**EXERCISE OBJECTIVE:** Transcribe all of the data exactly. Omit the pictures.

**DATA SHOWN:**
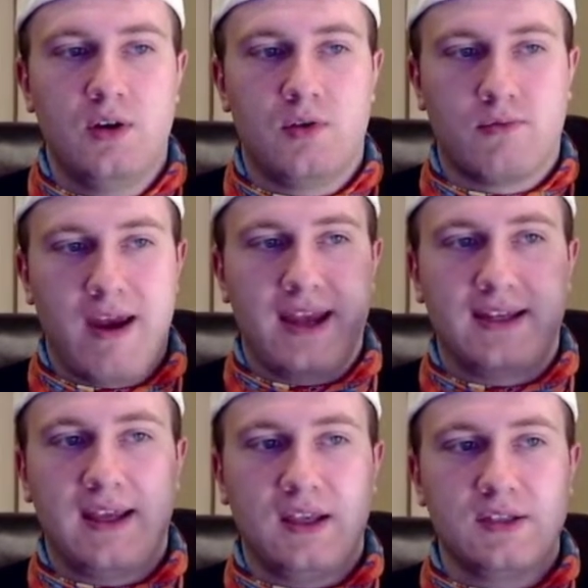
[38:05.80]

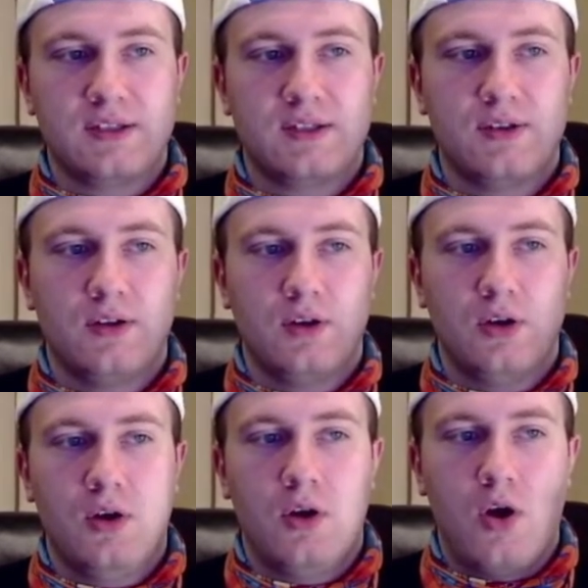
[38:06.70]
rankings
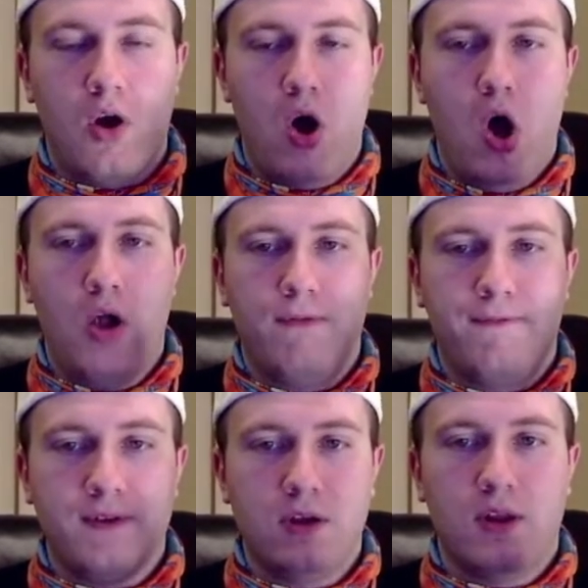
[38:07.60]
all
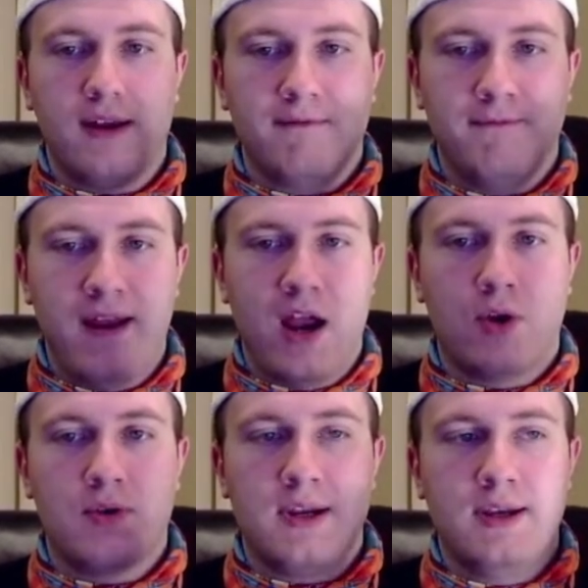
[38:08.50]
feel like
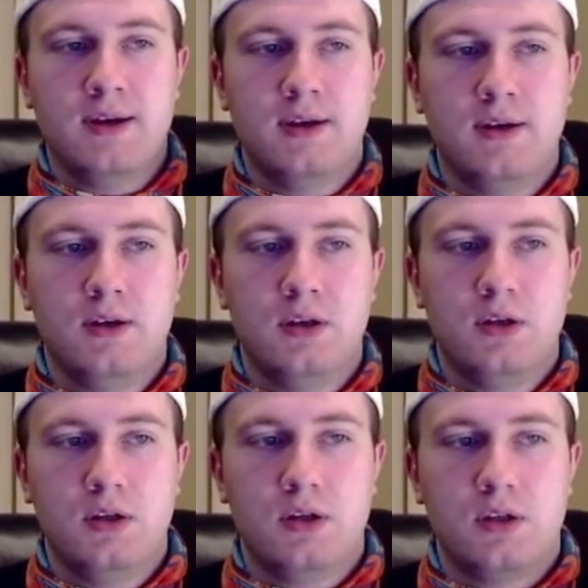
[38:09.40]
very
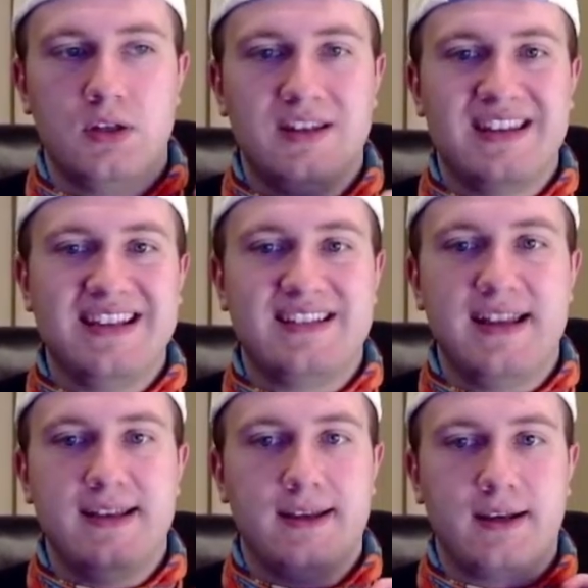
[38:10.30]

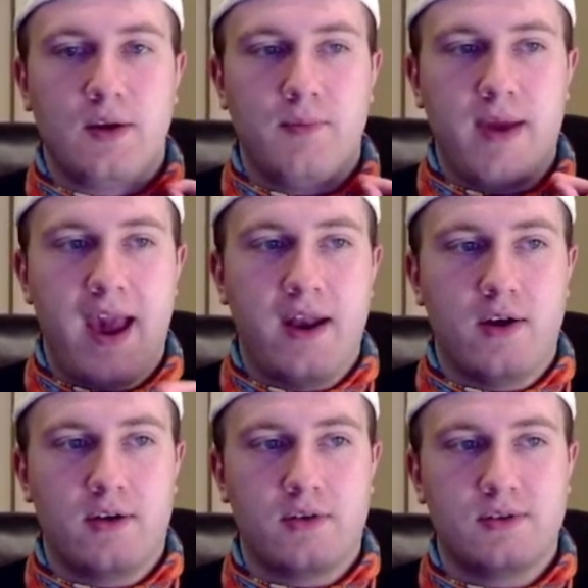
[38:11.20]
decent
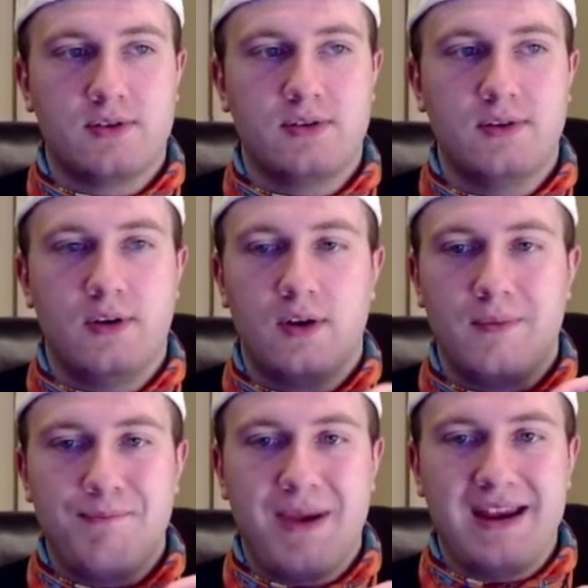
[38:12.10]
competitors
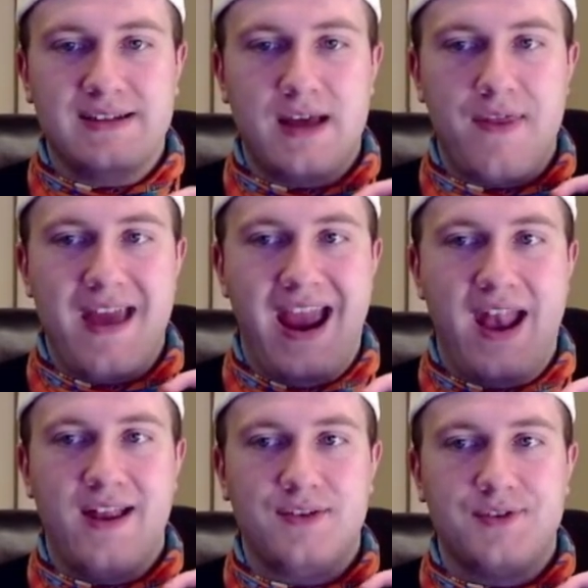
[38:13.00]
based on the
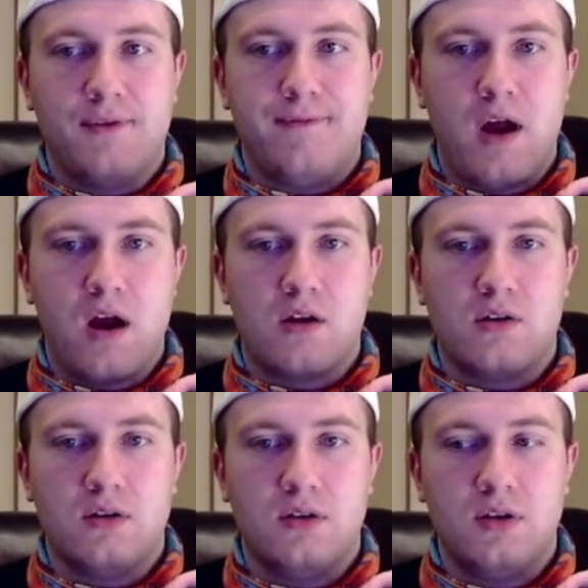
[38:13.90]
edit so far.
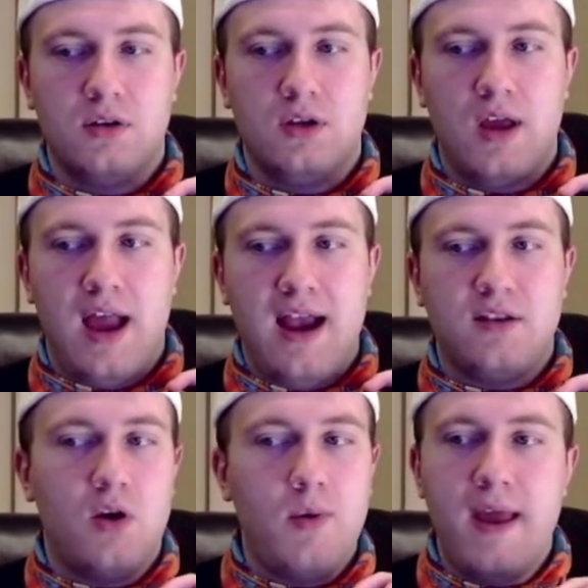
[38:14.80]
I
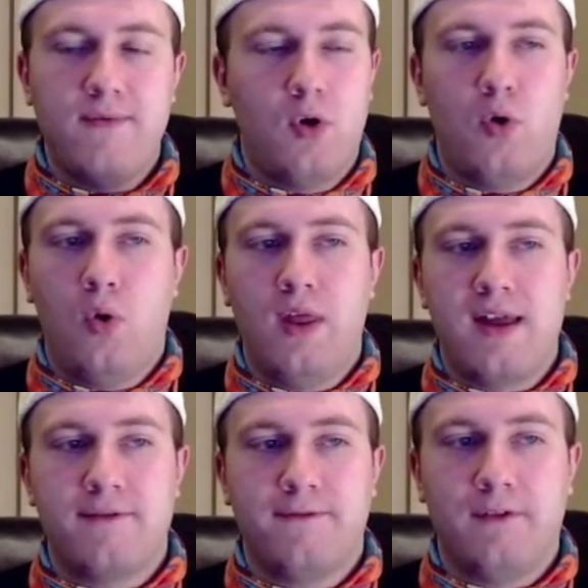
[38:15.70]
don't have a whole lot
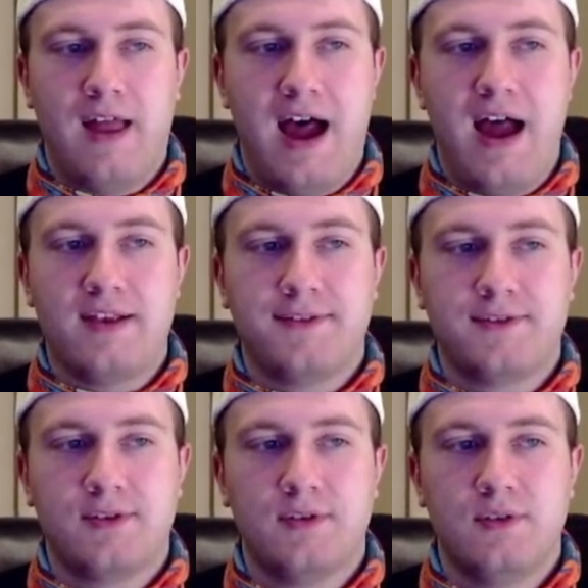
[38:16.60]
of flaws
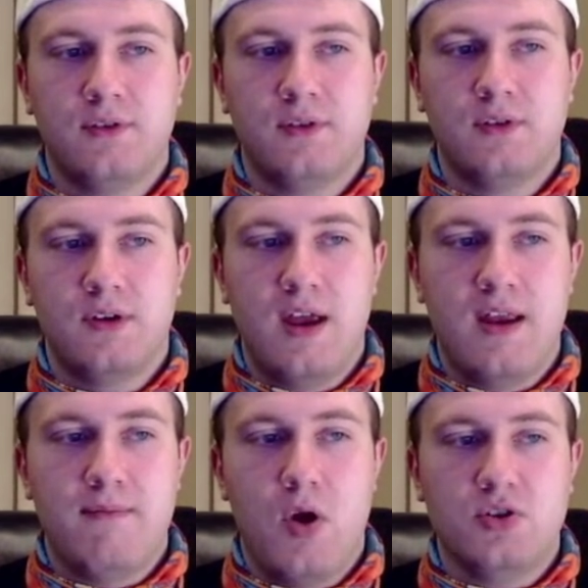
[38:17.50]

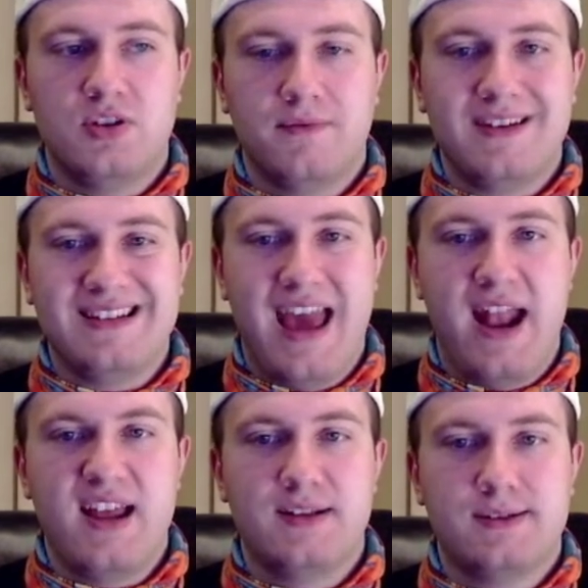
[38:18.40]
in most of these
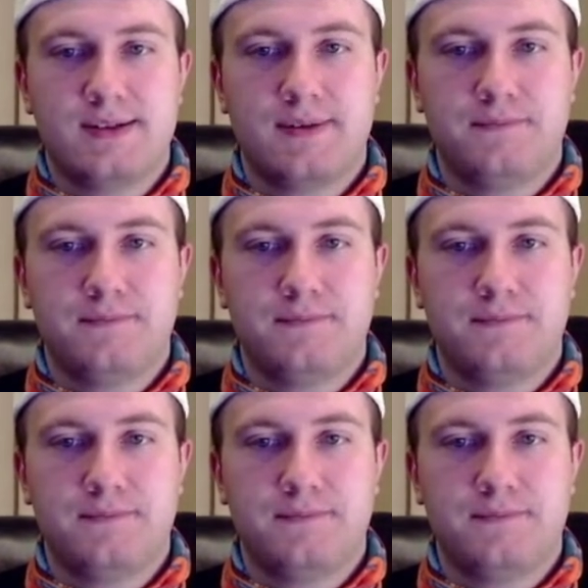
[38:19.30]
edits.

**RESPONSE TO THE TASK:**
[38:05.80]

[38:06.70]
rankings
[38:07.60]
all
[38:08.50]
feel like
[38:09.40]
very
[38:10.30]

[38:11.20]
decent
[38:12.10]
competitors
[38:13.00]
based on the
[38:13.90]
edit so far.
[38:14.80]
I
[38:15.70]
don't have a whole lot
[38:16.60]
of flaws
[38:17.50]

[38:18.40]
in most of these
[38:19.30]
edits.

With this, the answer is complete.